Va inoltre ricordato che in passato lo stesso Pd aveva sottolineato come quella dell’area camper fosse una loro proposta risalente al 2023.

E così le critiche sugli aspetti tecnici e complessivi dell’operazione arrivano dal Circolo PD Como nord – Elide Greco. Ecco cosa sottolineano:

L’ennesima occasione mancata da parte dell’Amministrazione. Mentre l’escavatore è già all’opera per creare la superficie necessaria alla costruzione di nuovi stalli per l’area camper di Tavernola, ci sorge spontanea una considerazione. Riteniamo che, se un quartiere ospita un’infrastruttura turistica, debba ricevere benefici concreti, permanenti e visibili. I nuovi stalli dell’area camper rappresentavano un’opportunità per riqualificare la periferia della città con la condivisione dei residenti. 

In molte città europee, infatti, le aree camper non vengono pensate come semplici parcheggi, ma come spazi multifunzionali condivisi.
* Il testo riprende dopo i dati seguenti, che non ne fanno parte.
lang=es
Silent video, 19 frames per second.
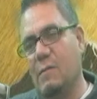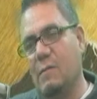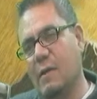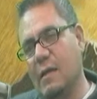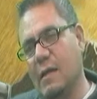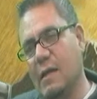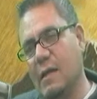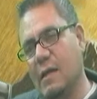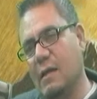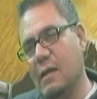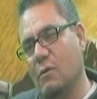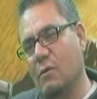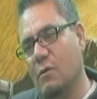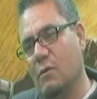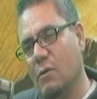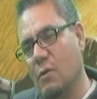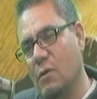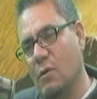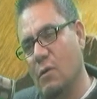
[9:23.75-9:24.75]
El
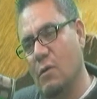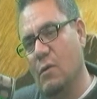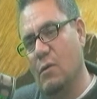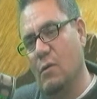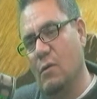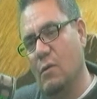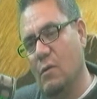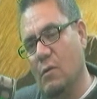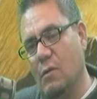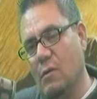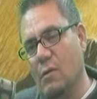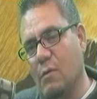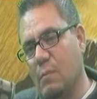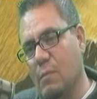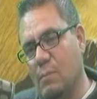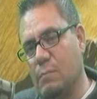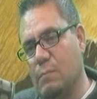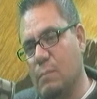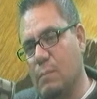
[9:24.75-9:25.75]
verdadero
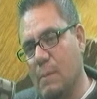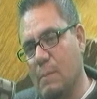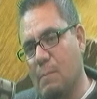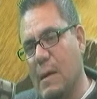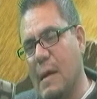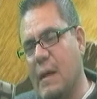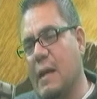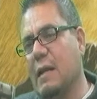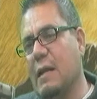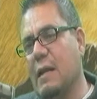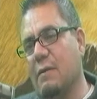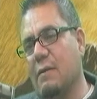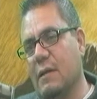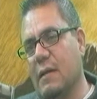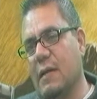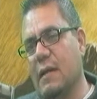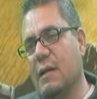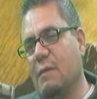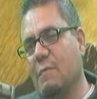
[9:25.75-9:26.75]
papá y
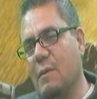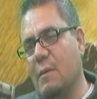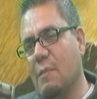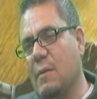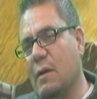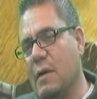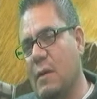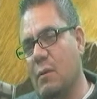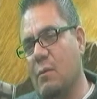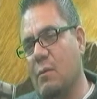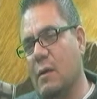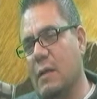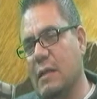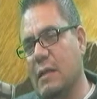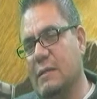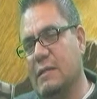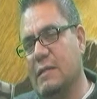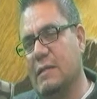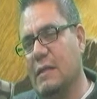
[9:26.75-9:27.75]
la verdadera mamá del
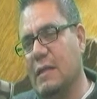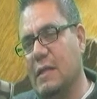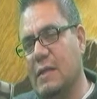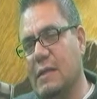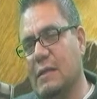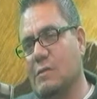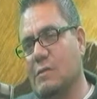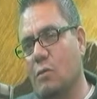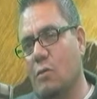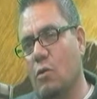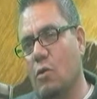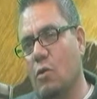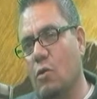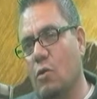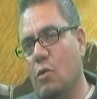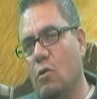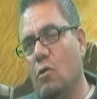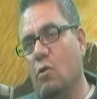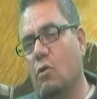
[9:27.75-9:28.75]
hogar dicen quiénes
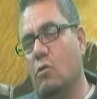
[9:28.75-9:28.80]
son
Anche a Tavernola, lo spazio per i camper avrebbe potuto essere integrato con un piccolo parco urbano, una zona fitness o per i bambini, o magari un’area cani, restituendo in parte lo spazio alla comunità come luogo di aggregazione e socialità. Il mantenimento del pioppo secolare e la ripiantumazione dei pini secolari, per noi aspetti prioritari, darebbero l’opportunità di creare un’area ombreggiata fruibile dai residenti, magari con l’installazione, come in altri quartieri della città, di un distributore di acqua potabile a 0,10 euro al litro.

Perché il punto vero, a nostro modo di vedere, è che i cittadini devono percepire un miglioramento del quartiere, non un sacrificio imposto. È questa, per concludere, la differenza tra un progetto intelligente e uno vissuto come colonizzazione turistica.